Coppia campana telefona all’86enne e chiede 8.800 euro in contanti per evitare l’arresto del figlio Arrestata la donna di 30 anni, denunciato il complice 32enne trovato sotto casa della vittima, in via Roma

SPOLTORE. «Pronto, sono il maresciallo dei carabinieri, suo figlio ha causato un grave incidente e stiamo per arrestarlo». Una telefonata lapidaria all’anziano genitore, 86 anni di Spoltore, poi la richiesta strampalata: «Per evitare il carcere c’è un’unica possibilità: deve pagare 8.800 euro in contanti». È così che una coppia di delinquenti campani ha cercato di truffare un pensionato residente in via Roma, a Villa Raspa. Ma il colpo è stato sventato dal vero nipote della vittima, in collaborazione con i militari della Stazione di Spoltore (coordinati dal capitano Giovanni Rolando) e con la polizia locale (guidata da Panfilo D’Orazio). La donna, 30 anni, è stata arrestata, mentre per il complice, 32enne, è scattata la denuncia. Entrambi dovranno rispondere di truffa in concorso, aggravata dalla minorata difesa della vittima.
I fatti risalgono a martedì pomeriggio. La coppia di origine campana, lei incensurata e lui con numerosi precedenti penali, ha cercato di fare leva sulle corde emotive dell’anziano e sull’amore per il figlio per convincerlo a sborsare il denaro. Senza scrupoli e senza pietà. Il primo contatto è avvenuto al telefono: qualcuno, qualificandosi come maresciallo dei carabinieri, ha contattato l’utenza fissa intestata all’86enne e, con il cosiddetto metodo del falso incidente con feriti, ha paventato l’imminente arresto del figlio, lasciando però trapelare la possibilità di risarcire il danno e sfuggire alla prigione. Il pensionato dal cuore grande non ha pensato minimamente che potesse trattarsi di un raggiro, ma ha immediatamente acconsentito a indennizzare l’incidentato con la somma di 8.800 euro in contanti. In effetti dopo pochi minuti ha bussato alla sua porta una donna chiedendo la riscossione del denaro. Soltanto per un caso fortuito è arrivato anche il suo vero nipote per una visita di cortesia all’anziano zio che abita da solo. Una volta entrato in casa, il nipote ha incrociato la donna sull’uscio e ha subito notato le banconote disposte sul tavolo della cucina. È stato allora che la 30enne si è allontanata velocemente dall’appartamento, cercando di far perdere le sue tracce.

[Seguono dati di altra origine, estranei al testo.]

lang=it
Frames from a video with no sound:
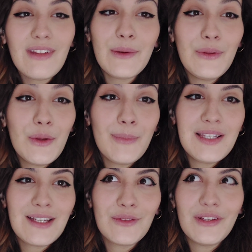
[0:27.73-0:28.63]
e quindi ho
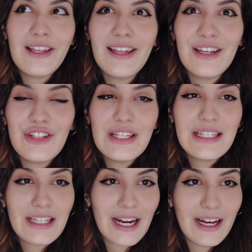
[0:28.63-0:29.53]
pensato di
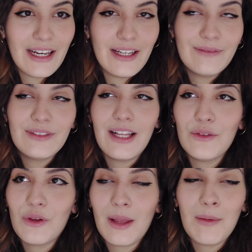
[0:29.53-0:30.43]
registrare,
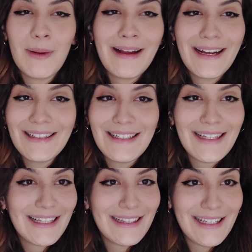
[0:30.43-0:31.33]
dato che mi mancate
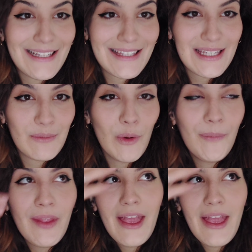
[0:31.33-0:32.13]
tantissimo,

Il nipote si è subito lanciato all’inseguimento della presunta truffatrice. In parallelo, all’esterno del palazzo, i militari dell’Arma e la polizia locale chiamati da alcuni vicini stavano identificando il complice, alla guida di una Fiat Panda di colore scuro, risultata poi a noleggio. Mentre le operazioni di identificazione erano in corso, gli operatori hanno notato arrivare da via Roma, in direzione della vicina via Bucarest, la donna inseguita a piedi dal nipote della vittima. Subito l’hanno fermata e, dopo la fotosegnalazione, è stata dichiarata in arresto e accompagnata in carcere a Chieti. Non si esclude che la coppia campana possa aver messo a segno altri colpi nella provincia pescarese.